The Irish border and Brexit explained by @BorderIrish

The Irish border: on a map and on Twitter Image copyright Getty Images / Twitter
Image caption The Irish border: on a map and on Twitter

The 310 mile border cutting through Ireland currently separates the Republic from Northern Ireland.

After Brexit, it will be the only land border separating the UK from the EU.

But it's also the only border in the world (as far as we know) to have its very own Twitter handle.

@BorderIrish arrived on the social media platform in February and has been trolling the Brexit negotiations ever since.

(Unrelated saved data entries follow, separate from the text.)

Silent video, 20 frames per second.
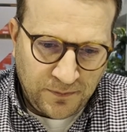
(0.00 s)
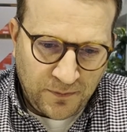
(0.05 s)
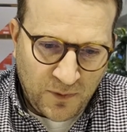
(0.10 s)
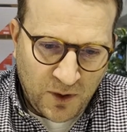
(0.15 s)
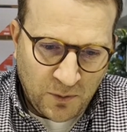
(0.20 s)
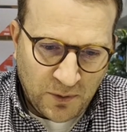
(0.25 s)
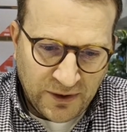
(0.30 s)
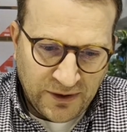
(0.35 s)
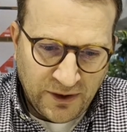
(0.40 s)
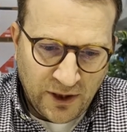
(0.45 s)

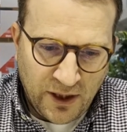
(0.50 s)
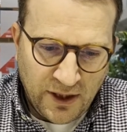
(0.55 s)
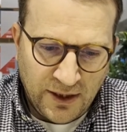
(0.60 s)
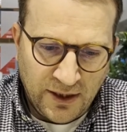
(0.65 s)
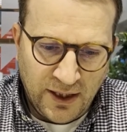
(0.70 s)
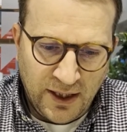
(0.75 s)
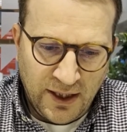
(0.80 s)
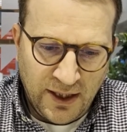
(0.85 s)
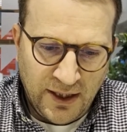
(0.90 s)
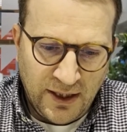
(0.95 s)
but
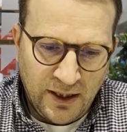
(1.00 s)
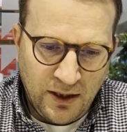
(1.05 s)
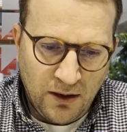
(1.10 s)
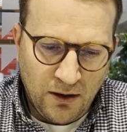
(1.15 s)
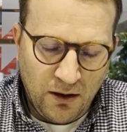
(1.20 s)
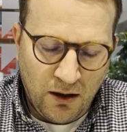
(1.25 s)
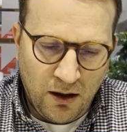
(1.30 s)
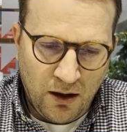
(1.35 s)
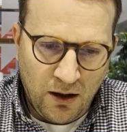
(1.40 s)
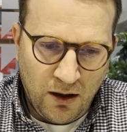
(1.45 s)
certainly
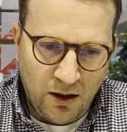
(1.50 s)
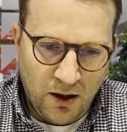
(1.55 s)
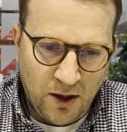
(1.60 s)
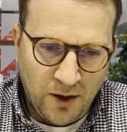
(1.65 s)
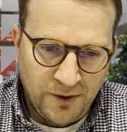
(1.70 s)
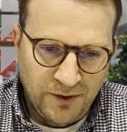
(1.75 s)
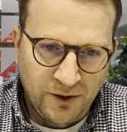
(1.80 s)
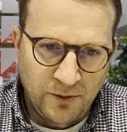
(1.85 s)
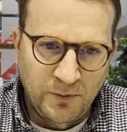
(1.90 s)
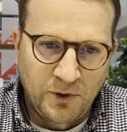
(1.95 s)

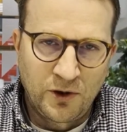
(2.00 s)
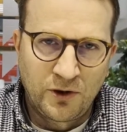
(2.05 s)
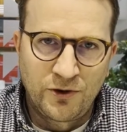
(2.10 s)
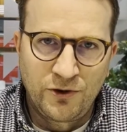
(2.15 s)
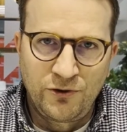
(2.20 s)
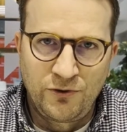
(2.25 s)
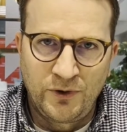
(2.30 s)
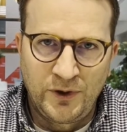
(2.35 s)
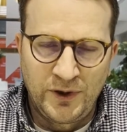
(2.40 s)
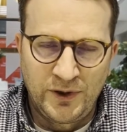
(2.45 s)
some
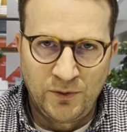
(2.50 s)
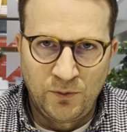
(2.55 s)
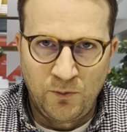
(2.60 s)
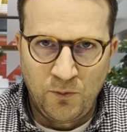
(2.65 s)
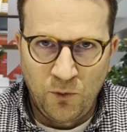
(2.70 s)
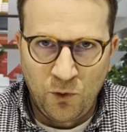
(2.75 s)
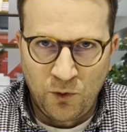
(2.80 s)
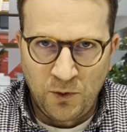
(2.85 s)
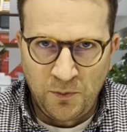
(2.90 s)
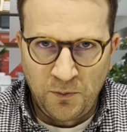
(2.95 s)
countries
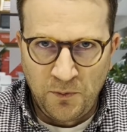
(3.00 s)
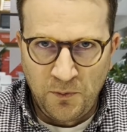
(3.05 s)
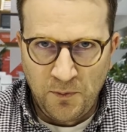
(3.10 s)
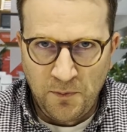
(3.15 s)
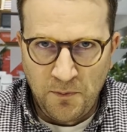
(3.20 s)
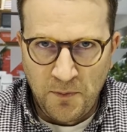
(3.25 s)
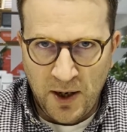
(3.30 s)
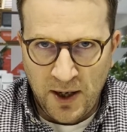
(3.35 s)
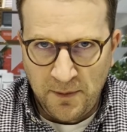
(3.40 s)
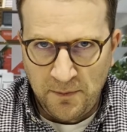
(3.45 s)

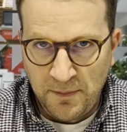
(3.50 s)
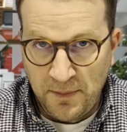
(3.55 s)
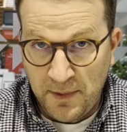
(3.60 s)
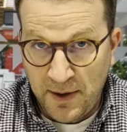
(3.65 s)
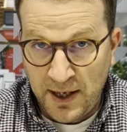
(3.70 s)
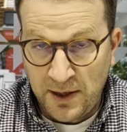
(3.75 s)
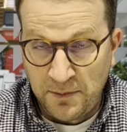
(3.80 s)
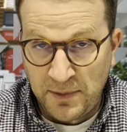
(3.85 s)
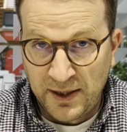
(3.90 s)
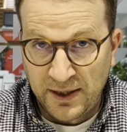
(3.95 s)

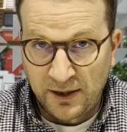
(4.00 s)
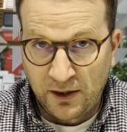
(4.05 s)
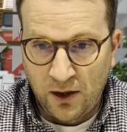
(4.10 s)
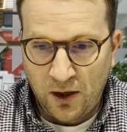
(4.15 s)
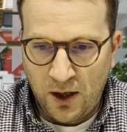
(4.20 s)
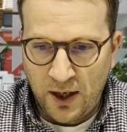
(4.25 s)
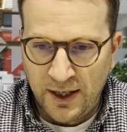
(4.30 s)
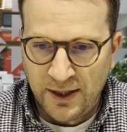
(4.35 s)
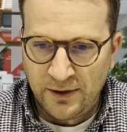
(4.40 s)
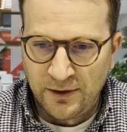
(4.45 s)
may be
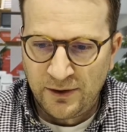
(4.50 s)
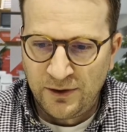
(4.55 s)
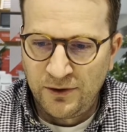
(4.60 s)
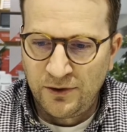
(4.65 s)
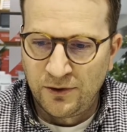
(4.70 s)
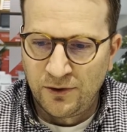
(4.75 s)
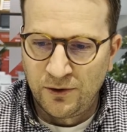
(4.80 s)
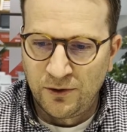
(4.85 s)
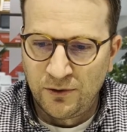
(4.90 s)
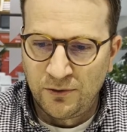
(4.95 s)
inclined
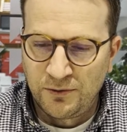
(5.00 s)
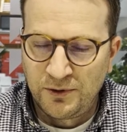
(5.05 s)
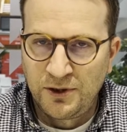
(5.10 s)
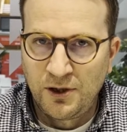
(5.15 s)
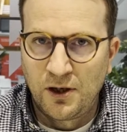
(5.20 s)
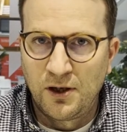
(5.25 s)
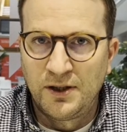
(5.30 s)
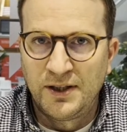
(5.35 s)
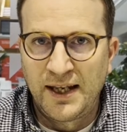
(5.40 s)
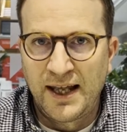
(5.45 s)
to
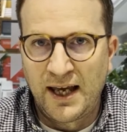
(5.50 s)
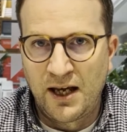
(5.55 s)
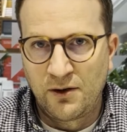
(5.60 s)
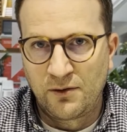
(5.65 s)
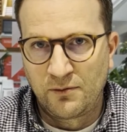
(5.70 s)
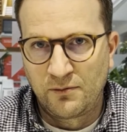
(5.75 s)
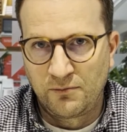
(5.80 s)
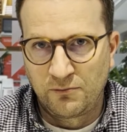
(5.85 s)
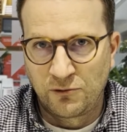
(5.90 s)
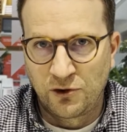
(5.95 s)
turn
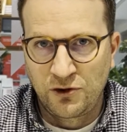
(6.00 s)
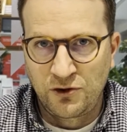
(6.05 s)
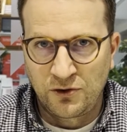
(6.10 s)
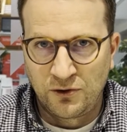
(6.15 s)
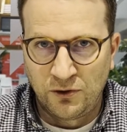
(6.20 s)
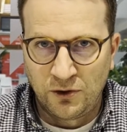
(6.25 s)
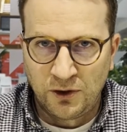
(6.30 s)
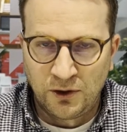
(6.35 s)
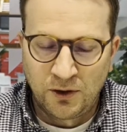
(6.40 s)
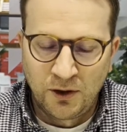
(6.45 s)
down Russian
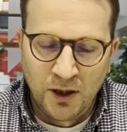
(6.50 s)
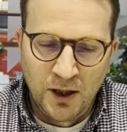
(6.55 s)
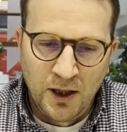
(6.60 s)
oil,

The account has over 55,000 followers, including the Irish Prime Minister Leo Varadkar and has even published its own satirical Penguin children's book.

The man behind the account, who wants to remain anonymous, has lived on both sides of the border.

He told Radio 1 Newsbeat that he wanted to inject a bit of humour into Brexit, as well as some much needed facts.

So who better to ask about the history of the border, the backstop and why it's become Theresa May's biggest Brexit headache:

Sorry to ask… but how old are you?

I'm about 97 years old.

I was meant to be temporary when I was invented, but I've been here ever since the Irish Free State and Northern Ireland were established.

I keep them apart, but kind of hold them together too.

So why are we hearing so much about you now?

I've almost disappeared over the years, but now the UK is trying to leave the EU, I'll be the UK's only land border with the EU.

This is very exciting for me, obviously, and involves a lot of time on Duolingo learning Estonian.

But it's also a bit disruptive politically, because it means I might have to be a harder border than I am now.

Image copyright Getty Images
Image caption The actual Irish border: from County Armagh in Northern Ireland, looking across to County Louth, in the Republic of Ireland

A hard border - sounds like your teenage years...

In my early years I was hard because I had customs posts. There were men in uniforms holding up their hands and stopping cars and searching them for food.

Then when the Troubles came in the 1970s, the men in uniform were soldiers and I had heavy checkpoints and army watchtowers.

But now you're soft in your old age?

Slowly, in the 1990s, the Peace Process happened.

When the Good Friday Agreement was signed in 1998 I was able to soften because the violence faded away - mostly.

And being in the EU, along with the Common Travel Area, meant there wasn't much need for any checks on people or things crossing over me.

Now I may be an international border, but I'm so invisible that sometimes I take a day off and no-one notices I'm not there.

Image copyright Getty Images
Image caption Cows and trucks at the border, near Dundalk

Tell us about your new best friend, the backstop?

When Brexit came along and the British government decided it was going to leave the single market and the customs unions the politicians ran around like mad trying to find a way to keep me as I am.

The backstop is like an insurance policy which means that I can't be messed around with.

Not everyone likes it. I didn't want it, but I'd rather have it than not have it.

Theresa May says she wants you to be "smart" in future. Did that hurt your feelings?

That's quite insulting really, isn't it?

I've managed to be here and yet be invisible for 20 years.

And by doing that I've helped keep the peace in Northern Ireland and Ireland.

That's more than smart - that's a miracle.